Michael Vehrs almost 8 years

@123 Silly me...
J363 almost 8 years

When I pass these commands I seem to be getting no output? I'm not sure if I'm doing something wrong on my end.
don_crissti almost 8 years

You don't need the first grep and you can avoid the second sed via paste (which is faster than any regex engine on the planet) e.g. sed -n 's/s$//p' infile | grep -Fxf infile | paste -d s - /dev/null | grep -vFxf- infile or, alternatively, sed '/s$/!s/$/s/' infile | sort | uniq -d | grep -vFxf- infile
Wildcard almost 8 years

@J363, what if you use file.txt file.txt in place of test{,}? (By the way, 123, I like brace expansion a lot but I usually omit it in answers in favor of better clarity and readability.

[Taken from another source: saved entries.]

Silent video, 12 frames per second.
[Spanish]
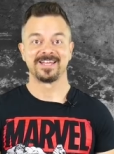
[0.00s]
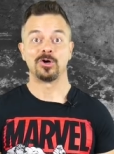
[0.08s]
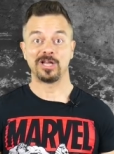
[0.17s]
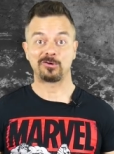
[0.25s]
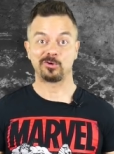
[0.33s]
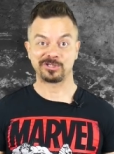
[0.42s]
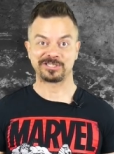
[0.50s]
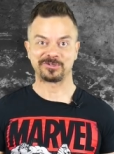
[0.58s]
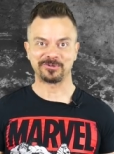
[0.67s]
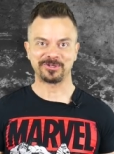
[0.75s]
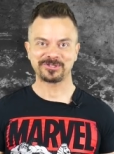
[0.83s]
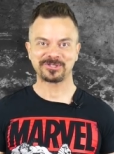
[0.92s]
Hola curiosos y
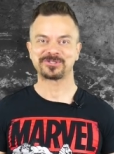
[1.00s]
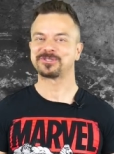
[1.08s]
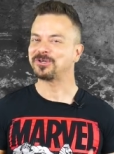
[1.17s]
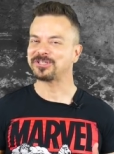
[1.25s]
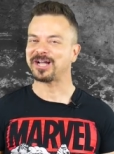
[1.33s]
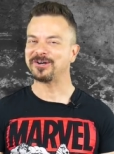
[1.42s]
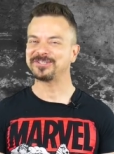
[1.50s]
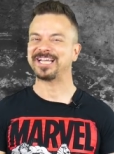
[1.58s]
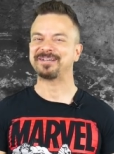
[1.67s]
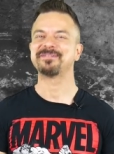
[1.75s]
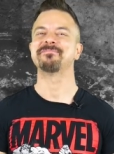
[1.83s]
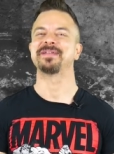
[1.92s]
curiosos, soy JJ,
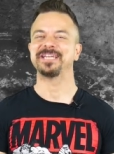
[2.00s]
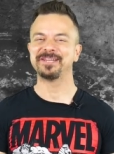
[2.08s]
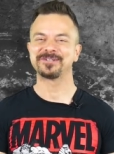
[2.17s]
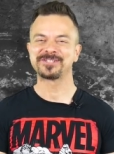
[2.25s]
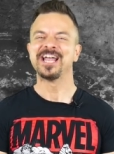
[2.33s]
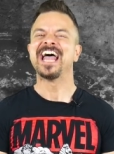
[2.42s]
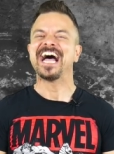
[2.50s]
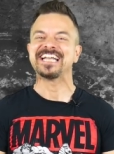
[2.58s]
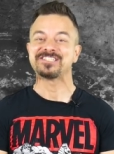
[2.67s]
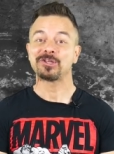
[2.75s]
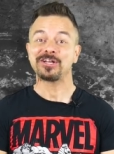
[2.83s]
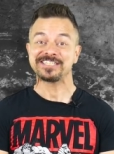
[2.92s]
bienvenidos a
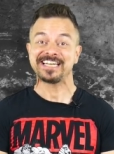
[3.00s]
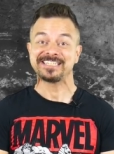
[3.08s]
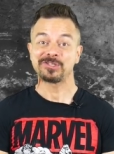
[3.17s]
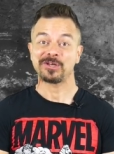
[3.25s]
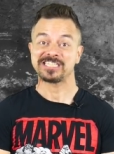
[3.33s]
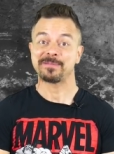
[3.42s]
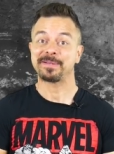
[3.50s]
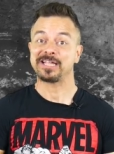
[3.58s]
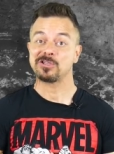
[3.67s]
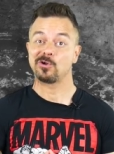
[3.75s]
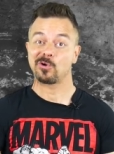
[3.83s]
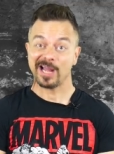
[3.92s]
Historias de la Historia, ese
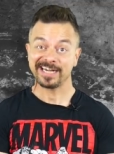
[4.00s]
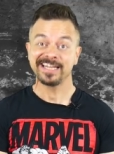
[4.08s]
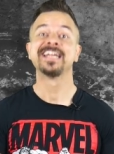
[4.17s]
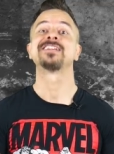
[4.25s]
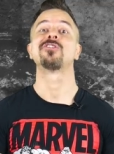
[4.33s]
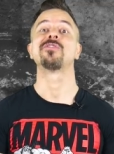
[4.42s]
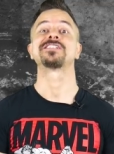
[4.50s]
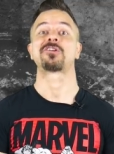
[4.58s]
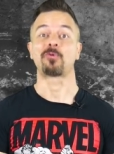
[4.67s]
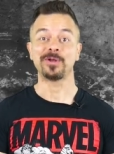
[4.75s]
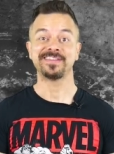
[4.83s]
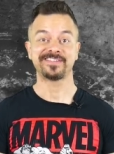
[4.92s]
pequeño lugar donde se
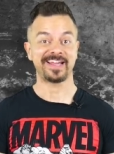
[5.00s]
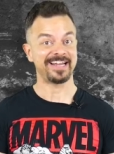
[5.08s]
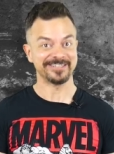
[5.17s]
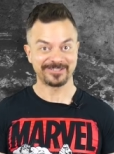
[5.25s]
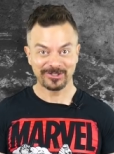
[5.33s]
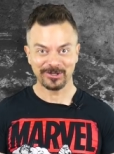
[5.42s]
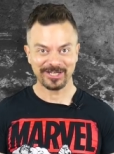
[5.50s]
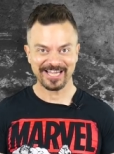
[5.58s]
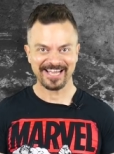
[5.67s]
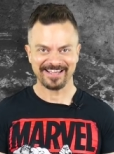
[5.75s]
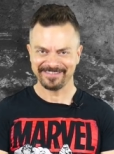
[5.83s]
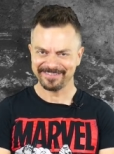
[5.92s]
cuenta la
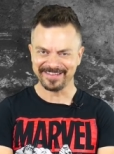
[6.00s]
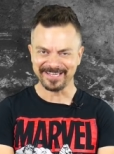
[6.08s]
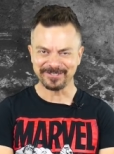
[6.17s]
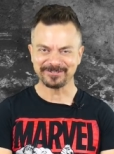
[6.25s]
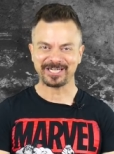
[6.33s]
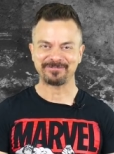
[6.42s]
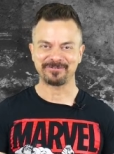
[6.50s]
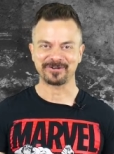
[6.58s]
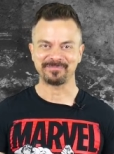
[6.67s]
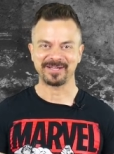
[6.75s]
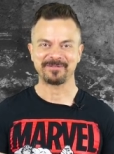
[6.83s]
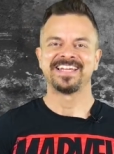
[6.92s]
historia de otra forma.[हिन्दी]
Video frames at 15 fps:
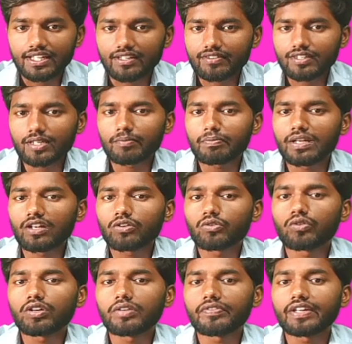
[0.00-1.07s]
इसे
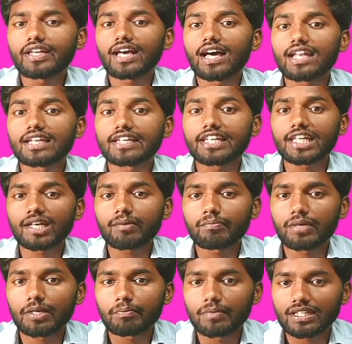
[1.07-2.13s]
बिल्कुल भी हल्के
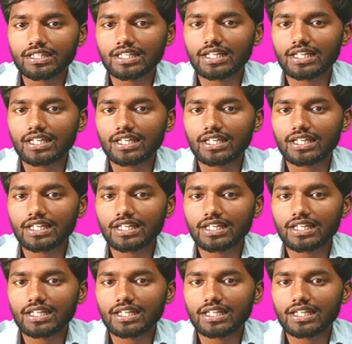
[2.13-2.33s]
में मत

Just a suggestion.)
123 almost 8 years

@Wildcard I have edited, thanks for the tip.
J363 almost 8 years

@123 This works wonderfully, thank you again. Is there any way you can tell me how to get the inverse output so I can see what your tool is going to remove before I go ahead and finalize the change by writing to a new file? I've been sorting and using comm to compare files but doing so is extremely inefficient.